See ya, Nay-Dog
A Nathaniel Mayer collaborator looks at the life that was
by Matthew Smith
Nathaniel Mayer died on Nov. 1, 2008, at 3:15 p.m. at St. John Hospital in Detroit. He was 64 years old, trying to recover from a series of strokes that left him paralyzed and unable to speak. Every time he'd make a bit of progress toward recovery, he'd be set back by further complications that arose as he was shuttled back and forth between intensive care, hospital rooms and various convalescent homes.
This turn of events was tragic, to say the least, especially since Nathaniel had energetically returned to doing the thing he loved most: singing. Both on stage and in the studio, Nate found a renewed sense of purpose working with younger musicians and reaching a young, hip audience.
But Nate was much, much more than a reactivated '60s soul icon. His creative spark was undimmed by all the years of hard living, very hard partying, disappointing business dealings and other difficult situations that characterized Nate's existence after having a monster hit with "Village of Love" in 1963. During his 40-year "sabbatical," he never stopped singing, but he kept such a low profile that his comeback startled and delighted anyone who knew who he was. Nate, or Nay-Dog, as he was generally known on the streets of Detroit, was not your run-of-the-mill, one-hit soul singer kind of guy.
Nate walked and talked music at all times.
You could actually see the rhythm in his every movement, whether he was walking down the street, eating a hamburger or just sitting in the tour van singing along with whatever was on the tape player, whether it was the Temptations, Roxy Music, Steppenwolf or whatever. The only person I've ever witnessed who possessed a similarly visible aura of perpetual rhythm was Miles Davis.

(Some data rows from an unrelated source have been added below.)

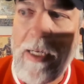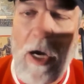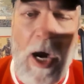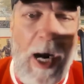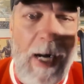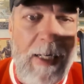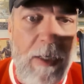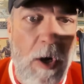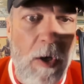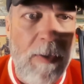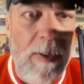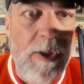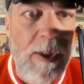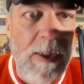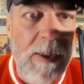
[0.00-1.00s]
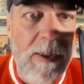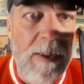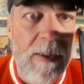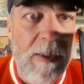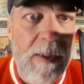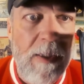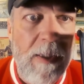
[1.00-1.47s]
ideologies.
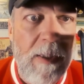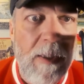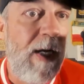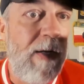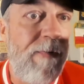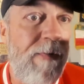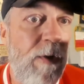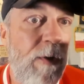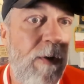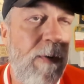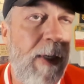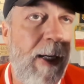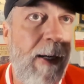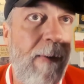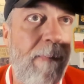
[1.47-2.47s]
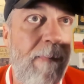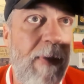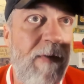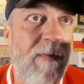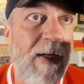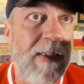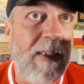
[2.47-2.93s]
If you're
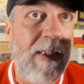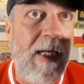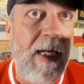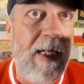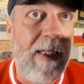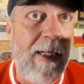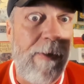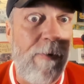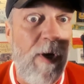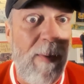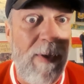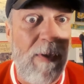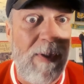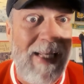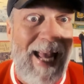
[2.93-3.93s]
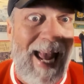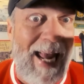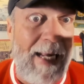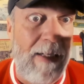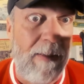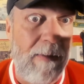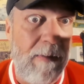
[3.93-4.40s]
investigating a criminal
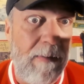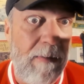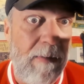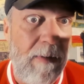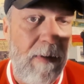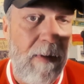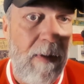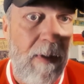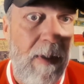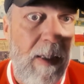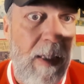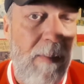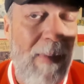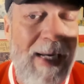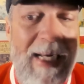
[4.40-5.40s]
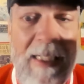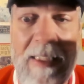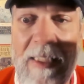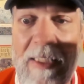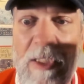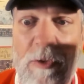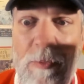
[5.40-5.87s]
gang, my guess
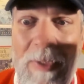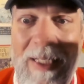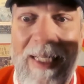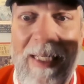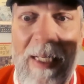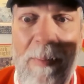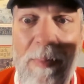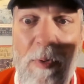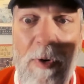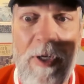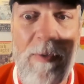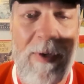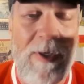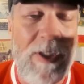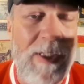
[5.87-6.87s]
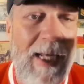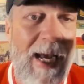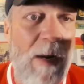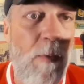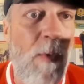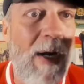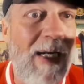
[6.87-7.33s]
is it's really important to
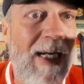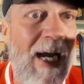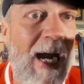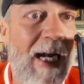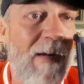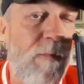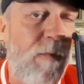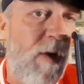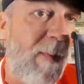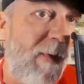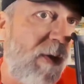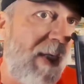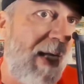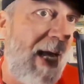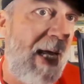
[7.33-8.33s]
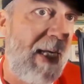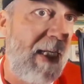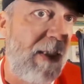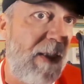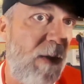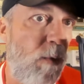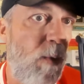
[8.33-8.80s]
understand what kind of criminal gang
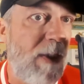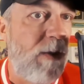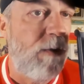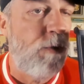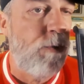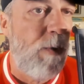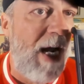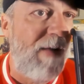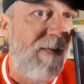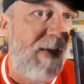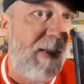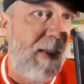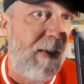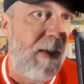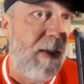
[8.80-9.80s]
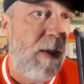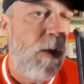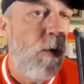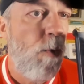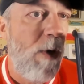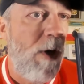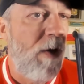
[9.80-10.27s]
is it, what's driving it,
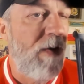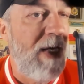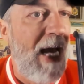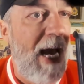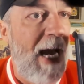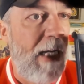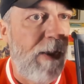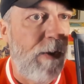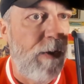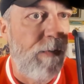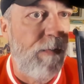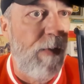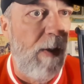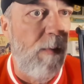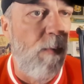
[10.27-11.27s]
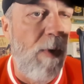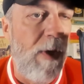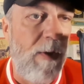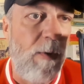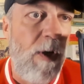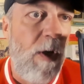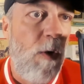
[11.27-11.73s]
where are the actors from, what
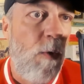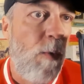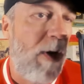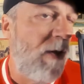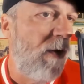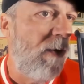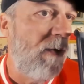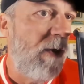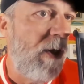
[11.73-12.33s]
are their,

Nate's voice was tough like James Brown, unpredictably melodious like Marvin Gaye, and sometimes as emotionally intense as Nina Simone. He was a star with the magnetism of Iggy or Jagger. His ability to hypnotize an audience was something to behold. He would dance and improvise, talking with his audience the whole time, building a groove until the entire room was on its feet. When a girl approached him at a gig to tell him she'd been playing his records on the radio in the Republic of Ghana, Nate was overjoyed: "Did you hear that? She's been playin' my records on the radio in Africa! Man, that's the most beautiful thing I've ever heard." And he really meant it. He was a man who knew a lot of musical secrets, and to be a musician in his band was a unique experience of exploring rhythms and energies beyond your wildest expectations.
Nathaniel Mayer was a product of Detroit. The ups and downs in Nate's life, over more than half a century, in many ways paralleled the ups and downs of the city itself. Although he sometimes regretted not achieving the level of success of his friends and peers — people like Jackie Wilson and the Miracles — he was grateful to have found a new audience in the 21st century. Nate rehearsed, performed and recorded with the energy and determination of a teenager. Even after a minor stroke and a painful knee injury made it difficult for him to walk, let alone dance, he'd never complain. He'd just get in front of that microphone and activate that transcendent, funky thing that gave his life so much meaning.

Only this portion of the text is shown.